Agreed, I strongly recommend professionals to look at the RAW import. There's quite a difference especially with this new X-Trans technology. Here's a DPReview user who has compared Lightroom 4.4 with Iridient 2.1.1 output, clearly showing the better clarity with Iridient: http://www.dpreview.com/forums/post/51732276?image=3

3 upvotes
mas54

The IQ from my x100s is as good as it gets. Where have you seen prints from these cameras? I can make a 40x60 that is sharp all the way to the corners.
Contrast? That comes during processing.

1 upvote
AlpCns2

The "IQ problem" got the Gold Award. Odd, isn't it. Or maybe there is no real problem. Ah, choices, choices...

1 upvote
Kali108

The Fuji "hype" for me is...having the IQ of a Nikon D600 (I've now sold mine) in a small, light weight package. Allowing me to get images from subjects I would not get otherwise, due to the intimidation factor, etc of a larger DLSR / lens combo.
Also, now I have this IQ potential with me every single day. No way I would carry a D600 kit with me at all times. Fuji makes this a joy.

I understand why dpreview needs to use standardized tests, yet unfortunately, this results in veiling the IQ potential of the x trans sensor. Iridient Developer, C1P7 or the free supplied SilkyPix do not suffer from "mushy" greens and certainly not any lack of detail resolution.

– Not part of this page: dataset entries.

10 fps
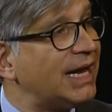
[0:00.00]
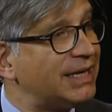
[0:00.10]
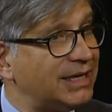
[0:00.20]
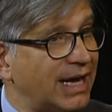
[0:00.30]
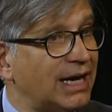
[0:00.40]

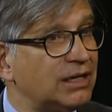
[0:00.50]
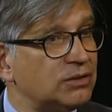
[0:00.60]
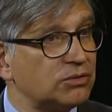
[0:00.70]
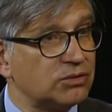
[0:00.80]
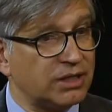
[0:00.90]
and
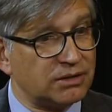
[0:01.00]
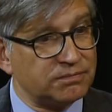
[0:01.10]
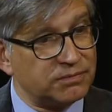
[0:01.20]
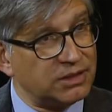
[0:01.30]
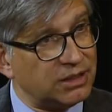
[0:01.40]
now
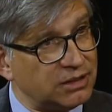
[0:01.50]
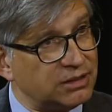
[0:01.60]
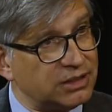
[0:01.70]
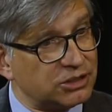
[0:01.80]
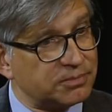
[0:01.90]

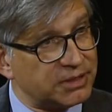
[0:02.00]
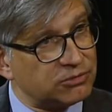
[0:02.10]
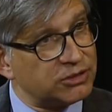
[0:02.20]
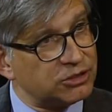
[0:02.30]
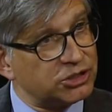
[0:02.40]
there's been a
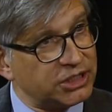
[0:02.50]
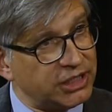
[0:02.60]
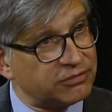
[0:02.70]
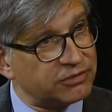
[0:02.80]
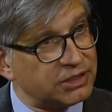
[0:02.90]
real
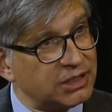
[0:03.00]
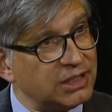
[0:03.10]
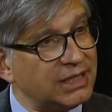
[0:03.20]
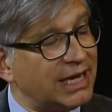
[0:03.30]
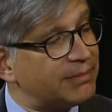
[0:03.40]
shift,
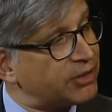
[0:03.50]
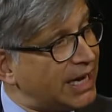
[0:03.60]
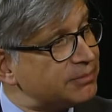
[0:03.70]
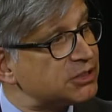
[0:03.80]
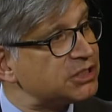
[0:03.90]
and
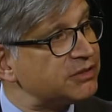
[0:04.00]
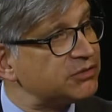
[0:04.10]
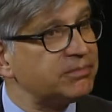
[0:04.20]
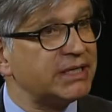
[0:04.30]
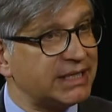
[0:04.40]
perhaps a
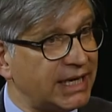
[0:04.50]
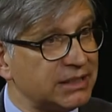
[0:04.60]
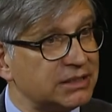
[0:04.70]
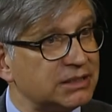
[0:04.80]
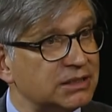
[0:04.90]
shift in
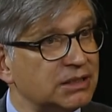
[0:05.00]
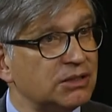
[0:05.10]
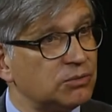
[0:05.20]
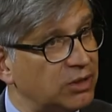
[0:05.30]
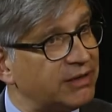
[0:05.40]
mentality.
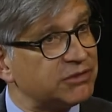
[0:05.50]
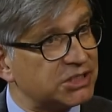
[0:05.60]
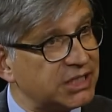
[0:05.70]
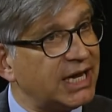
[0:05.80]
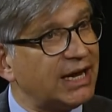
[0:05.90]
We'll have to
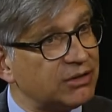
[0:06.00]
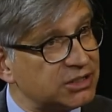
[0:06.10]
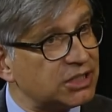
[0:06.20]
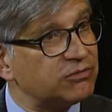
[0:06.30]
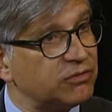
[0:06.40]
see how
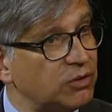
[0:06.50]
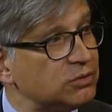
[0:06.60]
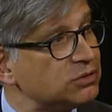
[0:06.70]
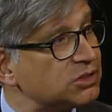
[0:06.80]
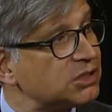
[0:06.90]
this
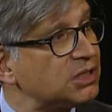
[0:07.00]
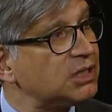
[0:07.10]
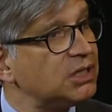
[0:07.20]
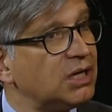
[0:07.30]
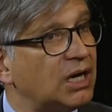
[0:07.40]
unfolds.
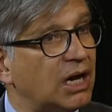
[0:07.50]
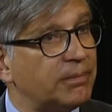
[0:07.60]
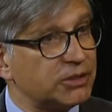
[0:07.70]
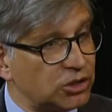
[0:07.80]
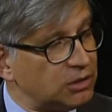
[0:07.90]

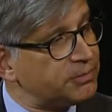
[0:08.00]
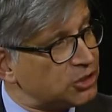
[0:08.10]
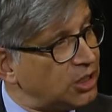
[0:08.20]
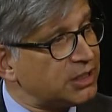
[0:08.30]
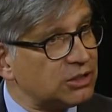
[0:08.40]
But
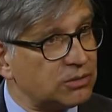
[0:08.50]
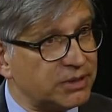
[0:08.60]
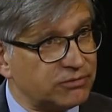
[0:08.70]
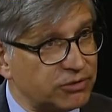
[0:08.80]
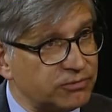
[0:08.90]
talk a little
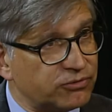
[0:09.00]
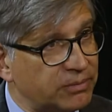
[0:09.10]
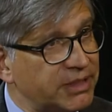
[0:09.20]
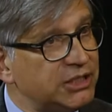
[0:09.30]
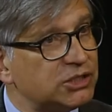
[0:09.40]
bit
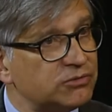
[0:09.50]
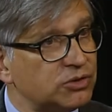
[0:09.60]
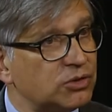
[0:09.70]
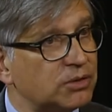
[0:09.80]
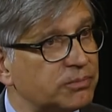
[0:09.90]
from each of
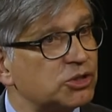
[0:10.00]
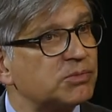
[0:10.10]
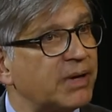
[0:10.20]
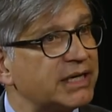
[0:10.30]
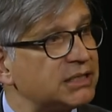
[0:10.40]
your
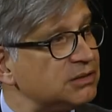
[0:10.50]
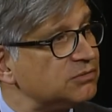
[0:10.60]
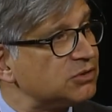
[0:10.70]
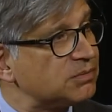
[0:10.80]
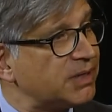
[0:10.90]

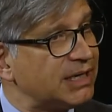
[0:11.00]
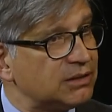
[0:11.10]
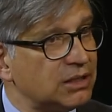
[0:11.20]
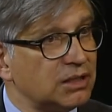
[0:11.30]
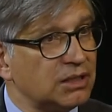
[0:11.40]
perspectives about
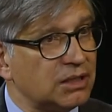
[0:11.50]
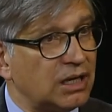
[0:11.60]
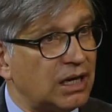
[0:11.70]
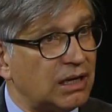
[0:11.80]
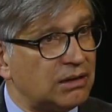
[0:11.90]

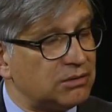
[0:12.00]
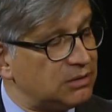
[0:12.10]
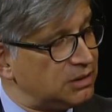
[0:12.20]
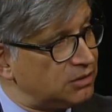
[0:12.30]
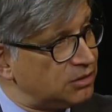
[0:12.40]

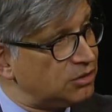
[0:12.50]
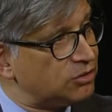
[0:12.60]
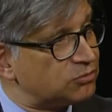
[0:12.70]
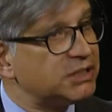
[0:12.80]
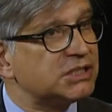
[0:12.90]
the
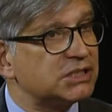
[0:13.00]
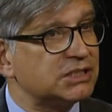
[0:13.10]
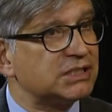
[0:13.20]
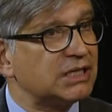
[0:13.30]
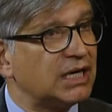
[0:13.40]

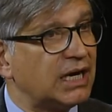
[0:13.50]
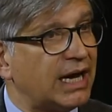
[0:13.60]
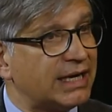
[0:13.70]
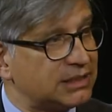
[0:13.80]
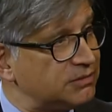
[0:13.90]
recent
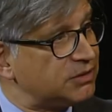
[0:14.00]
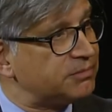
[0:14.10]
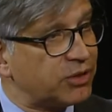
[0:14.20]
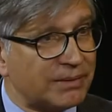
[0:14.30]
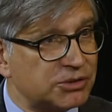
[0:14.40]
activity.
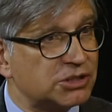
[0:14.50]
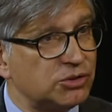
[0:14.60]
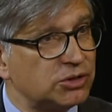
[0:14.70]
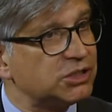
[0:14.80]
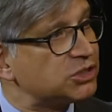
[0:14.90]
Perhaps you
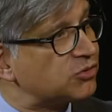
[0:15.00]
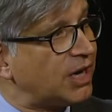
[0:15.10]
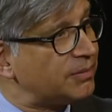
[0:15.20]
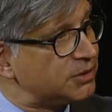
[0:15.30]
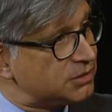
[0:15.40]
could
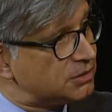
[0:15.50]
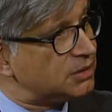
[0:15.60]
describe it.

Is the Fuji perfect? Of course not, nor is my D800 or Mamiya RZ67 ProII with a Leaf Aptus 33MP digital back.

My Fuji XP1 (with the incredible 14mm, 23mm soon, 35mm, 60mm lenses) is my favorite photographic tool. Period.

Comment edited 6 minutes after posting
1 upvote
Asylum Photo

Like every other camera, there's pros and cons. One system might fit your needs, while another doesn't. Yet both systems could very well be high quality.

0 upvotes
thx1138

I'm not knocking the Fuji high ISO IQ, but it's clearly doing NR even on RAW. They have not overcome the laws of physics and have not discovered miracle low noise sensor and associated electronics.

0 upvotes
D1N0

It takes photo's as good as the x-pro1 so the gold award is deserved.